La ciudad de las delicias
Los huertos urbanos y las granjas urbanas, normalmente verticales, ya se han instalado en nuestro imaginario. Pero la puesta en práctica sigue siendo marginal o voluntarista, y por tanto, poco escalable.
Aún así, ya estamos tímidamente asumiendo que la mejor dieta alimentaria es la de kilómetro 0 (es decir, aquella que suma menos huella carbono). Y para hacer eso viable, hay que extender y escalar esa idea.
Por tanto, necesitamos aprovechar todos los espacios urbanos que tengan suelo en plena tierra, en la cota 0, y crear un cultivo por invernaderos en las cubiertas de los edificios, como antes apuntaba.
¿Eso va a permitir la autosuficiencia? Seguramente no al 100%. Pero solamente desde una producción de proximidad, tendrá sentido que para ciertos productos tengamos que ir un poco más lejos. Los cereales, la carne, y tantos otros, no se pueden cultivar en los parques o los jardines de nuestras ciudades. ¿Pero y todo lo demás?

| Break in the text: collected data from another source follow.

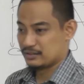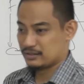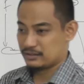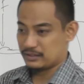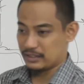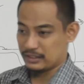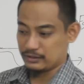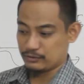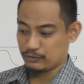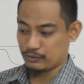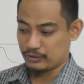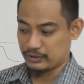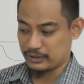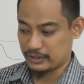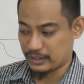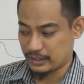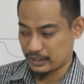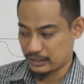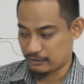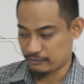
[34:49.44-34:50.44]
then you only
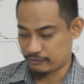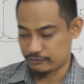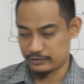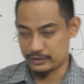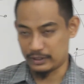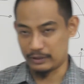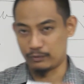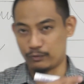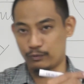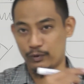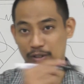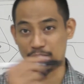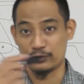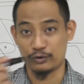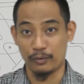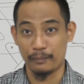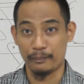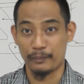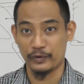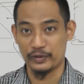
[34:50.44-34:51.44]
have that one
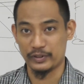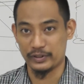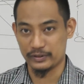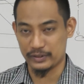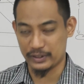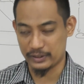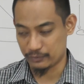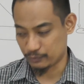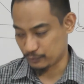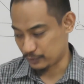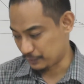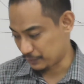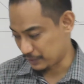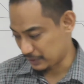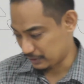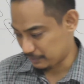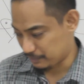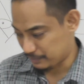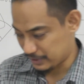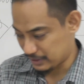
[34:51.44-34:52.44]
component, right? We
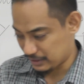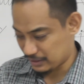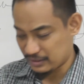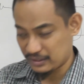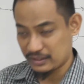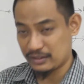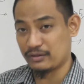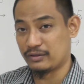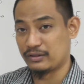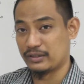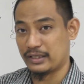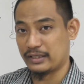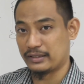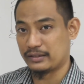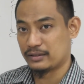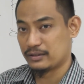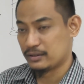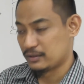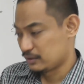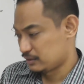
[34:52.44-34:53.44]
will be learning on
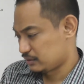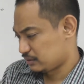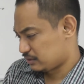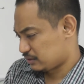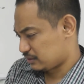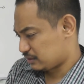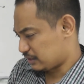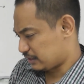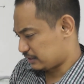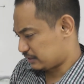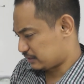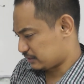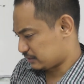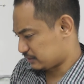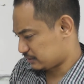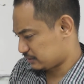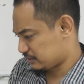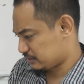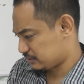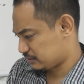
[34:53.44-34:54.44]
that
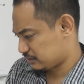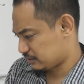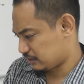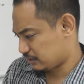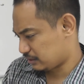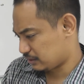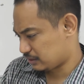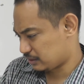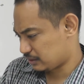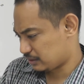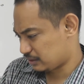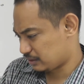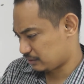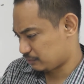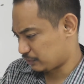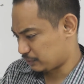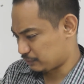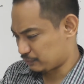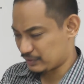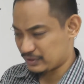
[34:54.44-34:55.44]
later
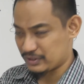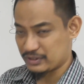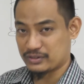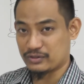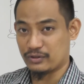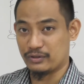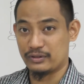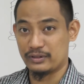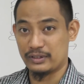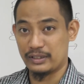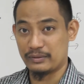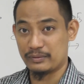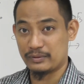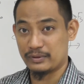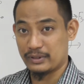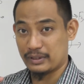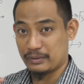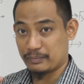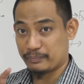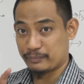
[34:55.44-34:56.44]
when we reach on that
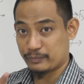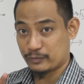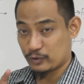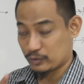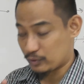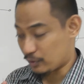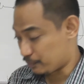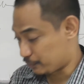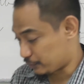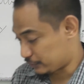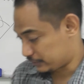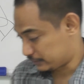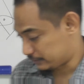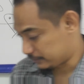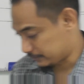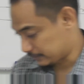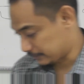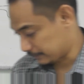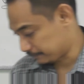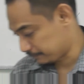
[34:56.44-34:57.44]
component,
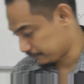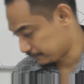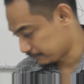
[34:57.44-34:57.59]
right?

¿Qué ocurre con ciertos alimentos, los llamados superalimentos, tales como las algas de espirulina y la chlorella, las bayas de goji, açal o de aronia, las semillas de chía y cáñamo? Muchos de estos alimentos, muy concentrados de proteínas y antioxidantes, requieren extensiones pequeñas que pueden perfectamente ocupar el terrado de los edificios de oficinas y de viviendas. ¿Para cuando una regulación que lo permita?
La ciudad resiliente
La resiliencia urbana es un concepto que se ha incorporado recientemente al vocabulario del diseño urbano avanzado. La idea de resiliencia urbana, es decir, la capacidad de generar una respuesta adaptativa tras episodios de estrés extremo, abarca una gran panoplia de conceptos y acciones específicas. Se trata de incentivar la capacidad de anticipación y empoderamiento ciudadano, y están íntimamente relacionadas con los procesos de transición hacia un nuevo modelo energético, la adaptación al cambio climático, la descentralización del uso del agua o la capacidad asistencial inmediata de grandes colectivos sociales.
Una ciudad diseñada en términos resilientes es aquella que de forma extremadamente eficiente y empática es capaz de dar cobijo, asistencia y alimento en mitad de una pandemia.
Es bien cierto que la idea de resiliencia se ha asociado a catástrofes de origen natural, huracanes, inundaciones, terremotos, etc., pero no cabe duda de que después de esta pandemia se ampliará a catástrofes virológicas o bacterianas de alcance global. Eso significa que la resiliencia se deberá orientar a que pueda ocurrir, al mismo tiempo y en una buena parte del mundo, una situación de catástrofe. Eso impulsará todavía más la solidaridad global, y debería también ayudar a que emerjan los conceptos de transformación urbana.
Como comenta el escritor y filósofo Paolo Giordano, la epidemia nos anima a pensar en nosotros mismos como parte de una colectividad; nos obliga a hacer un esfuerzo que simplemente no haríamos en una situación normal: reconocernos inextricablemente conectados a los demás y tenerlos en cuenta en nuestras decisiones.
Qué mejor expresión de la idea de comunidad que el concepto de ciudad. Y qué mejor herramienta que la arquitectura.